» **Task to carry out**
The data below holds a line containing "Frames from a" and a line containing "[0:00.00-0:26.04]"; please quote exactly those two lines and every line between them, and nothing else.

» **Data to process**

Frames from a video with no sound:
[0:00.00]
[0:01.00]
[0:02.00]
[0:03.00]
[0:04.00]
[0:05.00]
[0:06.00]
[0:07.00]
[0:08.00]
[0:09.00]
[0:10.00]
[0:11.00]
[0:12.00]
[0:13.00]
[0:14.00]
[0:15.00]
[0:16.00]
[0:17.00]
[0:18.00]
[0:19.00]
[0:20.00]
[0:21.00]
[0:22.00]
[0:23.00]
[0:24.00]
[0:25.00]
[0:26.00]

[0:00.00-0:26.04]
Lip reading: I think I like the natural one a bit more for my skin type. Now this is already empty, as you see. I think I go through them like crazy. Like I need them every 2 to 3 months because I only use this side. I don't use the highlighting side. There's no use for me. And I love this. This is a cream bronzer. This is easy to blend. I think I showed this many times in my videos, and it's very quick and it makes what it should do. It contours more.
--
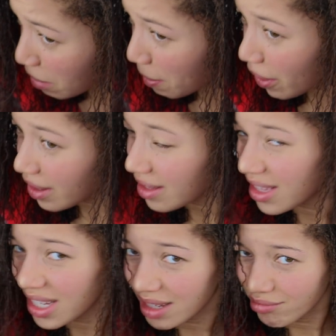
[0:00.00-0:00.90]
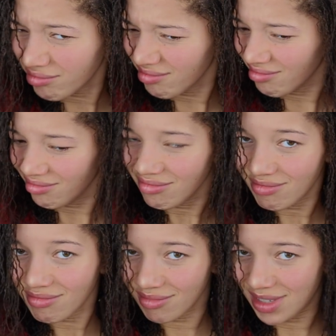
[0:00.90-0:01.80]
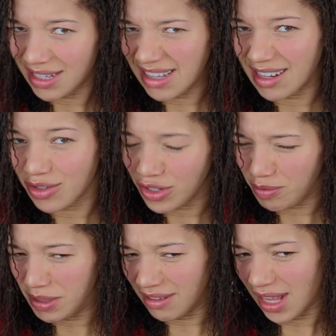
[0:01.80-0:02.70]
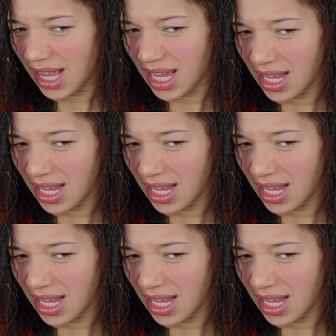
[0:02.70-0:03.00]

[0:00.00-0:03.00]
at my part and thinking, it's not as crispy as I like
==
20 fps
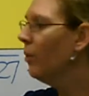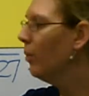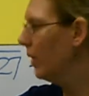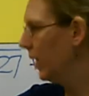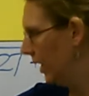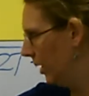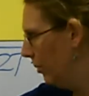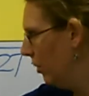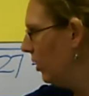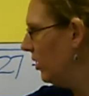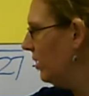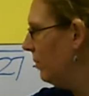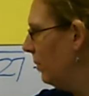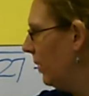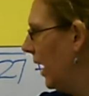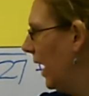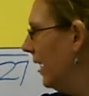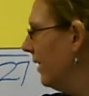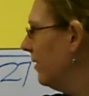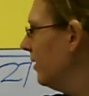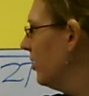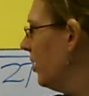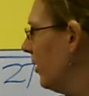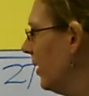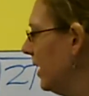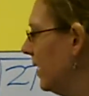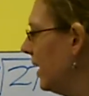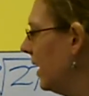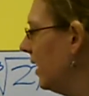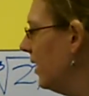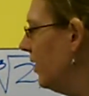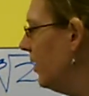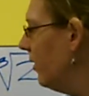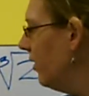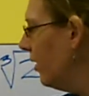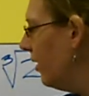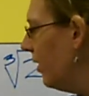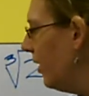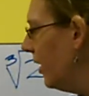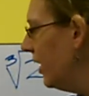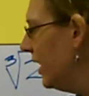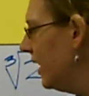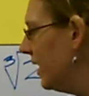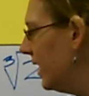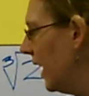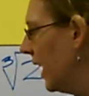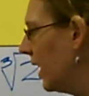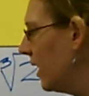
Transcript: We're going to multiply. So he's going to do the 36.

» **Completed task**
Frames from a video with no sound:
[0:00.00]
[0:01.00]
[0:02.00]
[0:03.00]
[0:04.00]
[0:05.00]
[0:06.00]
[0:07.00]
[0:08.00]
[0:09.00]
[0:10.00]
[0:11.00]
[0:12.00]
[0:13.00]
[0:14.00]
[0:15.00]
[0:16.00]
[0:17.00]
[0:18.00]
[0:19.00]
[0:20.00]
[0:21.00]
[0:22.00]
[0:23.00]
[0:24.00]
[0:25.00]
[0:26.00]

[0:00.00-0:26.04]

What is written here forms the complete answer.